Problem statement: Beneath this line is the data. Output exactly the lines from the line with "[0:04.80-0:05.33]" to the line with "[874.81-875.51s]", both ends included, and nothing more.

Dataset entries:
+++
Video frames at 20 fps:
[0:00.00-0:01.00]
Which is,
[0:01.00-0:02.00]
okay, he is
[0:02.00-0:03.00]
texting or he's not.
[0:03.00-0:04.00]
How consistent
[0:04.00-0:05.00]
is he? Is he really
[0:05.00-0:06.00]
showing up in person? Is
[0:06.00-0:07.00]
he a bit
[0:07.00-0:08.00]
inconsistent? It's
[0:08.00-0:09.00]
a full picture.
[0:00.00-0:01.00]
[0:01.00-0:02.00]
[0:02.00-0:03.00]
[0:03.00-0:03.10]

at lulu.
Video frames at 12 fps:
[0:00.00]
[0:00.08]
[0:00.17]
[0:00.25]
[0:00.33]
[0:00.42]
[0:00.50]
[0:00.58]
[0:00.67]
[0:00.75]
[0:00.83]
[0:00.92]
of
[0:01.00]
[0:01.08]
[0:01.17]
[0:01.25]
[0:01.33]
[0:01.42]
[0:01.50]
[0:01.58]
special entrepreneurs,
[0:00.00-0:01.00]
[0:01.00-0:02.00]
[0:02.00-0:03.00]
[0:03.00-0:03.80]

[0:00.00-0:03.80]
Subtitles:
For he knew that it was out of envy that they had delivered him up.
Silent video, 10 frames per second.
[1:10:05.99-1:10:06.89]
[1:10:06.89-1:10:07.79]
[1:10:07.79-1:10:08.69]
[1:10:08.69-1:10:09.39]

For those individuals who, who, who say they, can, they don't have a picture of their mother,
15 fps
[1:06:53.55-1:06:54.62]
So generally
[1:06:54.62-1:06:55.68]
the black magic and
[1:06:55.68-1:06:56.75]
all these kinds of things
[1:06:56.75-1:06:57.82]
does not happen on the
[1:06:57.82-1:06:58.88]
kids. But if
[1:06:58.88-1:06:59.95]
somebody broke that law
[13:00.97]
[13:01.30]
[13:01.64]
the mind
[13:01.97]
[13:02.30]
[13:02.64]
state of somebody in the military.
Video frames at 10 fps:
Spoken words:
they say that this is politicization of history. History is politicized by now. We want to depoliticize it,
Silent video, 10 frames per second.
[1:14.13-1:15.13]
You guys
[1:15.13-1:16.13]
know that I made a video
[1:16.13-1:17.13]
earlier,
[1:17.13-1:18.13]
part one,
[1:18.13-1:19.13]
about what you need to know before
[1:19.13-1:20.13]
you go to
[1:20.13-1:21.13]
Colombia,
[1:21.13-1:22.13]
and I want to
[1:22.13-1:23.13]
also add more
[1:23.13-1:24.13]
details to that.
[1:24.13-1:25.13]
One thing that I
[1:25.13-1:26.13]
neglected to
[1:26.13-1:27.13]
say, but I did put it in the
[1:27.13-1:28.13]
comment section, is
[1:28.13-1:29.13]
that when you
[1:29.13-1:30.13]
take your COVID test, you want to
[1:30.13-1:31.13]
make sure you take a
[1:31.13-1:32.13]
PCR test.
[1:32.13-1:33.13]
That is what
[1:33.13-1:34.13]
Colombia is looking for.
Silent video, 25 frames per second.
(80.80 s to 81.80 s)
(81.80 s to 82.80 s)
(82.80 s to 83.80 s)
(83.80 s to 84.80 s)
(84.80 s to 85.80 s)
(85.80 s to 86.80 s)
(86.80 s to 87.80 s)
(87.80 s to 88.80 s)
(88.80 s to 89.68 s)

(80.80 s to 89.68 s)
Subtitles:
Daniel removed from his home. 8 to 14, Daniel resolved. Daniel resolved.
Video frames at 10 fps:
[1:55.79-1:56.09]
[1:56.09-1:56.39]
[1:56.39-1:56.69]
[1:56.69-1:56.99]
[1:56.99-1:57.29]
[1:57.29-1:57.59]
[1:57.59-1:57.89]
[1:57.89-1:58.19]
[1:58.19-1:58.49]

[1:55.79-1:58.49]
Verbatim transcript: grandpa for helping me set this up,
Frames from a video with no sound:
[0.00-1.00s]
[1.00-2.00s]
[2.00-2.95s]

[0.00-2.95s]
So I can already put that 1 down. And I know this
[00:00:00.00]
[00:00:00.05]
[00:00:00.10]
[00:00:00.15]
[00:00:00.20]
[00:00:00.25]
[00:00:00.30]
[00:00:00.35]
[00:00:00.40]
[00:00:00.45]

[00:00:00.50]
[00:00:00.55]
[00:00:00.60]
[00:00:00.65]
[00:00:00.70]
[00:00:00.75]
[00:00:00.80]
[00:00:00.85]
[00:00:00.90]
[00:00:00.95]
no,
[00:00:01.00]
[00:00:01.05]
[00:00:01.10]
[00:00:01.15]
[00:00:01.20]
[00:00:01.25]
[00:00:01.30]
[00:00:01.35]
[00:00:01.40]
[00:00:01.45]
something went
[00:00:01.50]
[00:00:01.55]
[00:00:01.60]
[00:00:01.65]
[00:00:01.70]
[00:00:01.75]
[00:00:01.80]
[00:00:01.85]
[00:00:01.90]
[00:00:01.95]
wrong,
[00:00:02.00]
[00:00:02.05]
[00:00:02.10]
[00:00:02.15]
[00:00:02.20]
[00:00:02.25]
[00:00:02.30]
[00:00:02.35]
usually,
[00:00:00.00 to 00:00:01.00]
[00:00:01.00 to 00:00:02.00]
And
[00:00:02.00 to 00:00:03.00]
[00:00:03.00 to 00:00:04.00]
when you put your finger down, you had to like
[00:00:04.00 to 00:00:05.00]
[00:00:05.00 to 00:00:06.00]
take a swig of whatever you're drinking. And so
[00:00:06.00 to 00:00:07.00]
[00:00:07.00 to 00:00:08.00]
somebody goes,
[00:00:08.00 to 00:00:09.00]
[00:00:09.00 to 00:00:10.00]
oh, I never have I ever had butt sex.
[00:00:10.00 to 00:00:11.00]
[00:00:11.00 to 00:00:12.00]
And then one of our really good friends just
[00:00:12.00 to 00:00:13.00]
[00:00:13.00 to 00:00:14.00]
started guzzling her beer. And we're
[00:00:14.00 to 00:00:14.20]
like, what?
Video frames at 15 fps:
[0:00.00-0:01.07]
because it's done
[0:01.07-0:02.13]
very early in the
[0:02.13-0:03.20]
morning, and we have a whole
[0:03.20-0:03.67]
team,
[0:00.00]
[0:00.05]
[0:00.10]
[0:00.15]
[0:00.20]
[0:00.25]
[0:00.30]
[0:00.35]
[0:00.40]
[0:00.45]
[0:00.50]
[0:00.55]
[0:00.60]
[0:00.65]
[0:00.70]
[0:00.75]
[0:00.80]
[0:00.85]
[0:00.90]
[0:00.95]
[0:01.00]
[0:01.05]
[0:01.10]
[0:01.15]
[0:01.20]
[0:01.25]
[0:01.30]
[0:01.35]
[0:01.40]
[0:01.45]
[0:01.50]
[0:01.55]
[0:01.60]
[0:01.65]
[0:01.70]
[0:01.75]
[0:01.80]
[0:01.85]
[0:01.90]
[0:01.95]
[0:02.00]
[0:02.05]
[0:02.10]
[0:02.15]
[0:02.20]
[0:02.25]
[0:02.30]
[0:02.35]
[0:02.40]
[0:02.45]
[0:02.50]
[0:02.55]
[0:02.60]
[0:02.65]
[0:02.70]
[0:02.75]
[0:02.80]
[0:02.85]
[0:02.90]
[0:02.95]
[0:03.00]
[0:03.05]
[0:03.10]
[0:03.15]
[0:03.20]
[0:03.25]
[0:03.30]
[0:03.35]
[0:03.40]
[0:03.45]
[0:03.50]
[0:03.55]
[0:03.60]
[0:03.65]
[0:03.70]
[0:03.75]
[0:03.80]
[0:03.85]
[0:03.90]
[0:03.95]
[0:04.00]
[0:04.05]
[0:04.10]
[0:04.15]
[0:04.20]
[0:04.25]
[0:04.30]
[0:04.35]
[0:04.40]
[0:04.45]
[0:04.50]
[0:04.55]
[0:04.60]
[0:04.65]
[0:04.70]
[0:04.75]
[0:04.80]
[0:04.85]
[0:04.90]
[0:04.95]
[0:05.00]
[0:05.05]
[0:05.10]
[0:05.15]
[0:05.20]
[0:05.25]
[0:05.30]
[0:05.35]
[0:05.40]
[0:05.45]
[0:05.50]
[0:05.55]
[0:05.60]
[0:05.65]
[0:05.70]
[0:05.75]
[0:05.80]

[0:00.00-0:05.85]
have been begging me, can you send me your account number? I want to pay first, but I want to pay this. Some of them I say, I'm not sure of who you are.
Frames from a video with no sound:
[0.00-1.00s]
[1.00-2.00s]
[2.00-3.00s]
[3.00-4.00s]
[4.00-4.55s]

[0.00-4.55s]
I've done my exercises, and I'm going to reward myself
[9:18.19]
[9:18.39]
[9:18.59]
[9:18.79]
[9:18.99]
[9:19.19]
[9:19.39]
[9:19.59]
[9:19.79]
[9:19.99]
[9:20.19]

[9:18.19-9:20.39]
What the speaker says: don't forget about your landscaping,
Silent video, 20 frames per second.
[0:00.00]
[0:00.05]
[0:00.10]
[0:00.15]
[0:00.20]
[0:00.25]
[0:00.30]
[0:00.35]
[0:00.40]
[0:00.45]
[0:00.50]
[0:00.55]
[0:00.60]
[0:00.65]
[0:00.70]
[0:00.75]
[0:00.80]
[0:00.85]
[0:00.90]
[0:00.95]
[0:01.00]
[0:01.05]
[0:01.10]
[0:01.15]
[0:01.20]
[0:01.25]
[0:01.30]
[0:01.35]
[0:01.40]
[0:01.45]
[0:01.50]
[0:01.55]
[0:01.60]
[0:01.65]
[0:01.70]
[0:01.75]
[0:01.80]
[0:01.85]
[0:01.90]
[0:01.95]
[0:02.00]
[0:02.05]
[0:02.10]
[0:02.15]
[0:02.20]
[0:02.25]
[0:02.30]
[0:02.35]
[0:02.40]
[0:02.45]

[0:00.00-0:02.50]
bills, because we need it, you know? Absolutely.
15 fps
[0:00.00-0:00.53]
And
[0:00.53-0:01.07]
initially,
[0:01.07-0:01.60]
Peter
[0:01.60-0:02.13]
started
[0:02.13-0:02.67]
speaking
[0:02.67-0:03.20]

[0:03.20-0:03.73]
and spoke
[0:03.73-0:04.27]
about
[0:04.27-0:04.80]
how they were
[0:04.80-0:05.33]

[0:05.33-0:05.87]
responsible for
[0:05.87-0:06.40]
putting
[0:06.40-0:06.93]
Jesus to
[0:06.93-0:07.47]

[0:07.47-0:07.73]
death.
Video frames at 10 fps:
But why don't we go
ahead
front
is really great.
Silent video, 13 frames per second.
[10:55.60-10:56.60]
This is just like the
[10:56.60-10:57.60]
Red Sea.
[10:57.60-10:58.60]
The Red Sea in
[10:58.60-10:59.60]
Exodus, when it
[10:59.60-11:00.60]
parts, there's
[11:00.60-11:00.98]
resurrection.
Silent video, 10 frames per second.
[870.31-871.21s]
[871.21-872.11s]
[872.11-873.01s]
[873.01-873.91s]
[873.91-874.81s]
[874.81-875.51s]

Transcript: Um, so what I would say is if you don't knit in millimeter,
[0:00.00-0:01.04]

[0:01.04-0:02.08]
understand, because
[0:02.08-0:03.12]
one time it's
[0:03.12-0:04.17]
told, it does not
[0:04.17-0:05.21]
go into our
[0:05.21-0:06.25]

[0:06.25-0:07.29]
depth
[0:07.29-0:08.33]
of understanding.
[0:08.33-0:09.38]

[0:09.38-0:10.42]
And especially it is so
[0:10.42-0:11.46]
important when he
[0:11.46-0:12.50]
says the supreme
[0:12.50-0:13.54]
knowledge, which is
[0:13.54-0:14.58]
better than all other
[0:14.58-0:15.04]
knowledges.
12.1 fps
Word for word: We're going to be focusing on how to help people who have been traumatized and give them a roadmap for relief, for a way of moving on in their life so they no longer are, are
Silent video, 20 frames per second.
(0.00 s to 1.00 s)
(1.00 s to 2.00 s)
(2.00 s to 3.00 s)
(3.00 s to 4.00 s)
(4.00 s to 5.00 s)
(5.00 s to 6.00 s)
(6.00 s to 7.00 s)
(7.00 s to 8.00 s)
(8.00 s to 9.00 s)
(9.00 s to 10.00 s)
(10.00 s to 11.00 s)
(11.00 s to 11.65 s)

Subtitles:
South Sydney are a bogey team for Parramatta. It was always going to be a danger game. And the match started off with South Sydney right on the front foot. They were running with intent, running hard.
+++
Reply to the task:
[0:04.80-0:05.33]

[0:05.33-0:05.87]
responsible for
[0:05.87-0:06.40]
putting
[0:06.40-0:06.93]
Jesus to
[0:06.93-0:07.47]

[0:07.47-0:07.73]
death.
Video frames at 10 fps:
But why don't we go
ahead
front
is really great.
Silent video, 13 frames per second.
[10:55.60-10:56.60]
This is just like the
[10:56.60-10:57.60]
Red Sea.
[10:57.60-10:58.60]
The Red Sea in
[10:58.60-10:59.60]
Exodus, when it
[10:59.60-11:00.60]
parts, there's
[11:00.60-11:00.98]
resurrection.
Silent video, 10 frames per second.
[870.31-871.21s]
[871.21-872.11s]
[872.11-873.01s]
[873.01-873.91s]
[873.91-874.81s]
[874.81-875.51s]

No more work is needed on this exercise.